La France encourt-elle un risque de déclassement technologique et géopolitique ? - Synthèse
Le 17 janvier 2022, la Chaire grands enjeux stratégiques contemporains a eu l’honneur d’accueillir dans son cycle de conférences Michel Duclos, ancien ambassadeur et conseiller spécial à l’Institut Montaigne. Auteur d’un essai publié en septembre 2021 : « la France dans le bouleversement du monde », Michel Duclos s’est interrogé sur la place de la France dans le monde face aux nouveaux enjeux géopolitique et technologique de la prochaine décennie. Faisant le constat d’un déclassement progressif de la France sur la scène internationale, l’ancien ambassadeur a d’abord cherché à recontextualiser les raisons de cette perte de vitesse.
Pour l'ancien ambassadeur, l’intensification de la conflictualité sino-américaine entraînera inévitablement une nouvelle confrontation « Est-Ouest ». Cependant, toute comparaison avec la guerre froide serait superficielle car les rapports de forces entre la Chine et le camp occidental tendent à s'égaliser. En outre, les « champs de bataille » ne sont plus les mêmes et il est fort probable que le facteur technologique sera prédominant dans les confrontations de la décennie à venir. Enfin, « l’interconnectivité » des sociétés humaines face à la montée d’enjeux globaux (écologiques, sociaux…) oblige les gouvernements à rejeter un monde clivé et fractionné. Un monde par ailleurs au sein duquel l’Union européenne va devoir « jouer des coudes » afin de faire valoir les intérêts des États qui la composent.
Ce contexte globalement est assez défavorable à l’affirmation d’une France dont la puissance se relativise. Michel Duclos complète son analyse en soulignant les conséquences de la désoccidentalisation du monde observée depuis plusieurs années. Selon lui, l’abandon du recours à la force au profit des sanctions par l’Occident serait à l’origine de vides de sécurité que les gouvernements « néo-autoritaires » ont fini par exploiter et combler. L’examen par Michel Duclos du triptyque des crises récentes « Kaboul, Canberra, Kiev » sert à illustrer cette analyse : le retrait des forces américaines de Kaboul parachève la fin de « l’interventionnisme militaire occidental », la crise de l’AUKUS et la crise ukrainienne démontrent respectivement et simultanément la prédominance de la région indopacifique dans le logiciel américain et la dévaluation de la garantie des Etats-Unis pour les Européens. En outre, pour Michel Duclos, si l’Europe n’est plus la pomme de discorde entre l’Est et l’Ouest, comme durant la guerre froide, il se peut qu’elle devienne le théâtre de conflits périphériques à l’instar du Pacifique dans les années 1950.

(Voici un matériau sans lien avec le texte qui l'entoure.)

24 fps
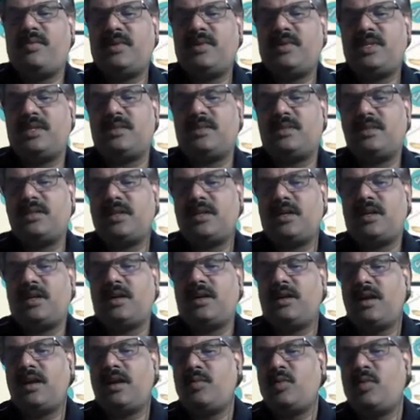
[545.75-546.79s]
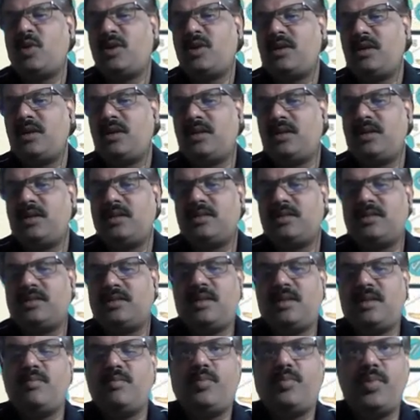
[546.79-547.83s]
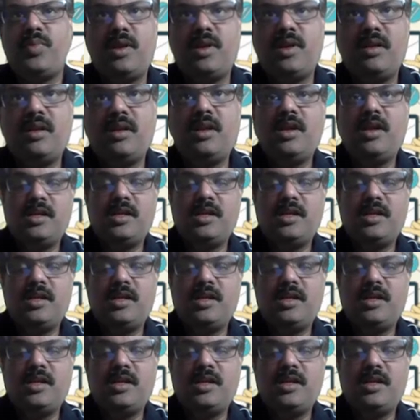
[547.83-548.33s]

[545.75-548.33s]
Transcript: which is about simple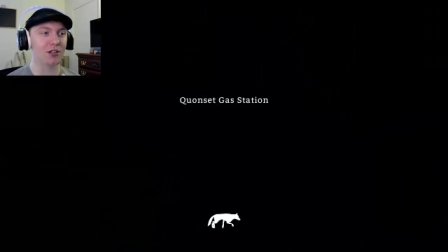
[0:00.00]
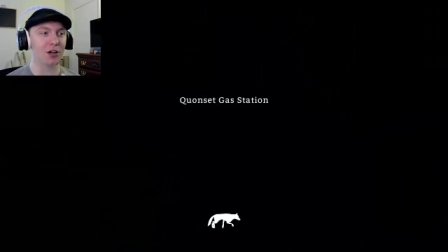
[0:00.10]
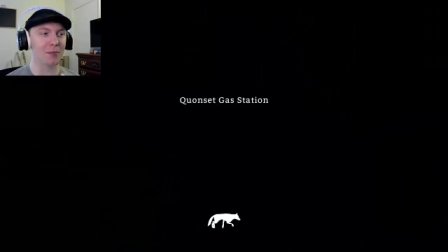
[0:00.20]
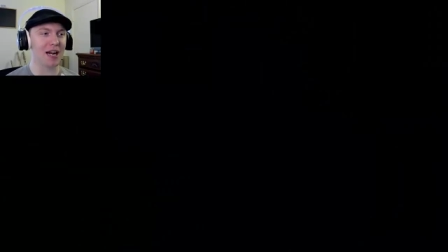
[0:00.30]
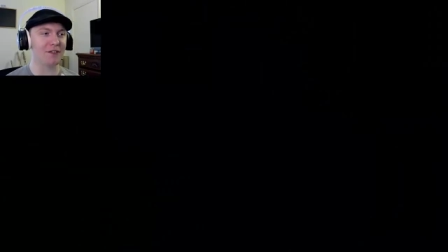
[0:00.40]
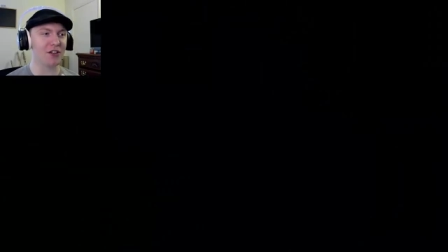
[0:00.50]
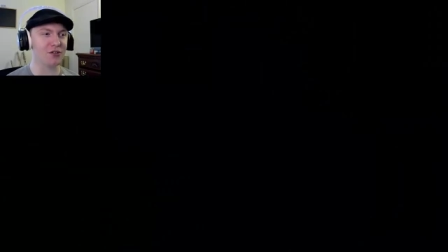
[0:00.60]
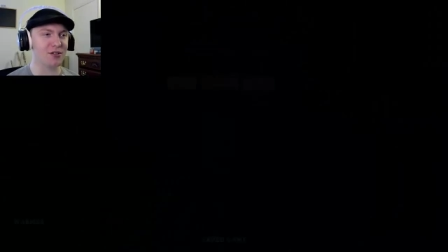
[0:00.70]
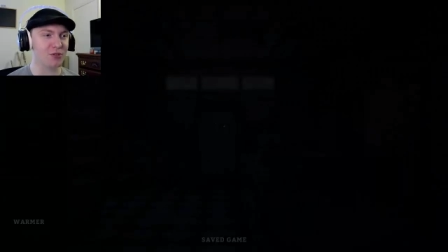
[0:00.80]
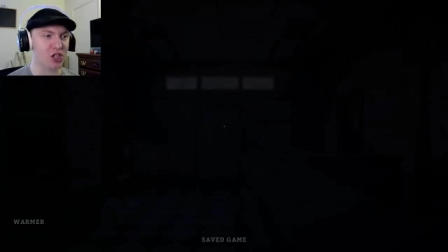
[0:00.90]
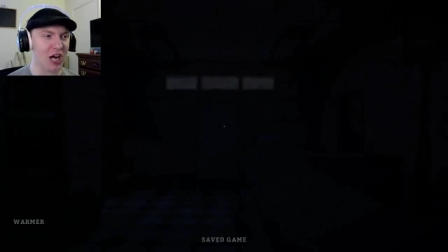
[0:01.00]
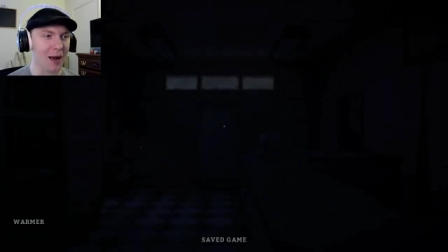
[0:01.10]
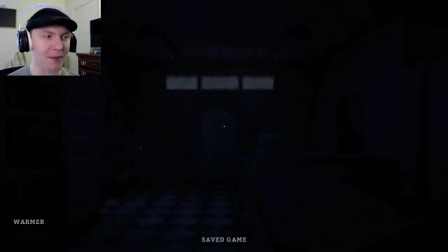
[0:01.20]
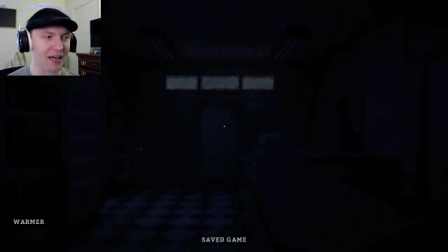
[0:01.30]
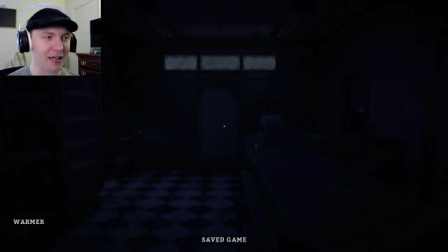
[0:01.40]
Don't mind if I do some
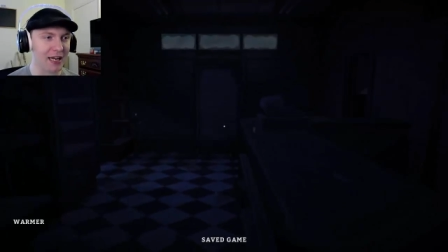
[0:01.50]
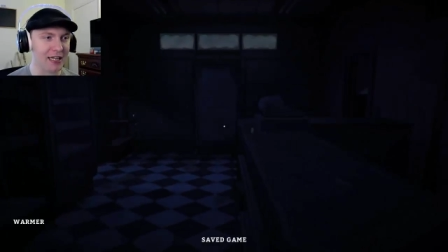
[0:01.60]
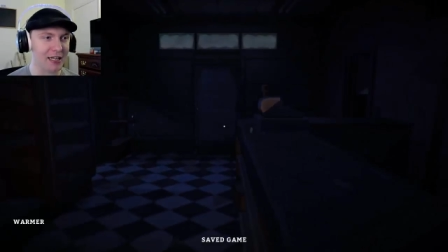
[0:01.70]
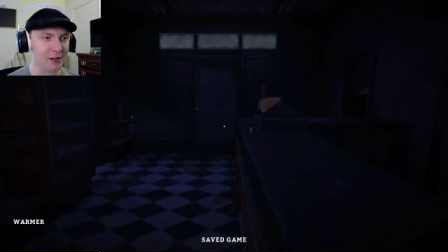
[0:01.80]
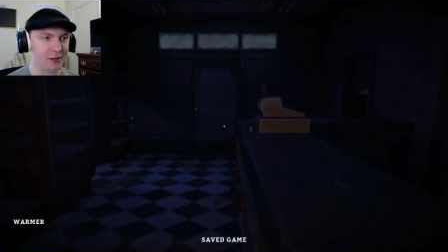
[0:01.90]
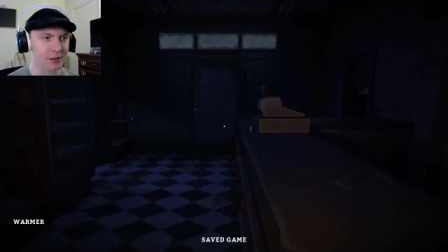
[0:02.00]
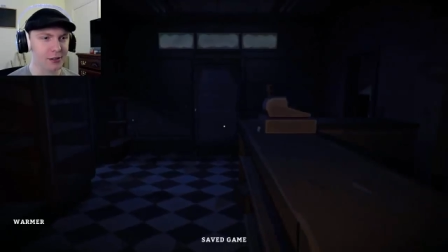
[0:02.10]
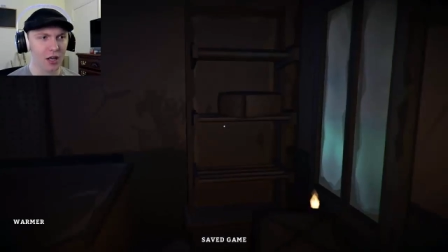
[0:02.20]
shopping in here.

La situation dans laquelle se trouve la France, comme la plupart des pays européens, n’est pas des plus favorables, mais Michel Duclos constate que notre pays n’est pas rentré pour autant dans une phase de déclin : la France évolue désormais dans un monde plus compétitif où certaines « puissances émergentes » font jeu égal avec elle. Fort de son expérience diplomatique, Michel Duclos constate que la France accumule trois faiblesses qui contraigne son action sur la scène internationale. Alors que l'échelon européen est désormais incontournable pour quiconque souhaite marquer les relations internationales en Europe, le décrochage de l’économie française par rapport à l’économie allemande affaiblie son rôle dans le « pilotage de l’Union ». En outre, la France souffre d’une « solitude stratégique » qui s’explique d’une part, par un déficit de confiance de la part de ses partenaires de l’Union et d’autre part, par un manque de reconnaissance de la part de ses alliés anglo-saxons du P3 comme l’a démontré l’affaire des sous-marins en Australie. Quant au soft power français, il souffre d’une situation analogue. L’universalisme à la Française constitue un ensemble de valeurs de moins en moins prisées, voire même décriées. Durant l’affaire Samuel Paty, la France s’est ainsi retrouvée au cœur d’une « tempête » entre le monde musulman et nos alliés anglo-saxons., réfutant sa vision de la laïcité.
En guise de conclusion, Michel Duclos préconise une recomposition des alliances occidentales, dans lesquelles l’Union se doit d’avoir une place égale à celle des États-Unis, tout en évitant d’en revenir à une logique de bloc contre le bloc entre la Chine et les États-Unis.
1. DUCLOS Michel, La France dans le bouleversement du monde, l’Observatoire, 2021.
2. DUCLOS Michel (dir.), Le monde des nouveaux autoritaires, l’Observatoire & l’Institut Montaigne, 2019.
3. GAUTIER Louis, « Fin de partie : retour sur l’interventionnisme militaire occidental, 1991-2021 », Politique étrangère, n°4/2021, décembre 2021.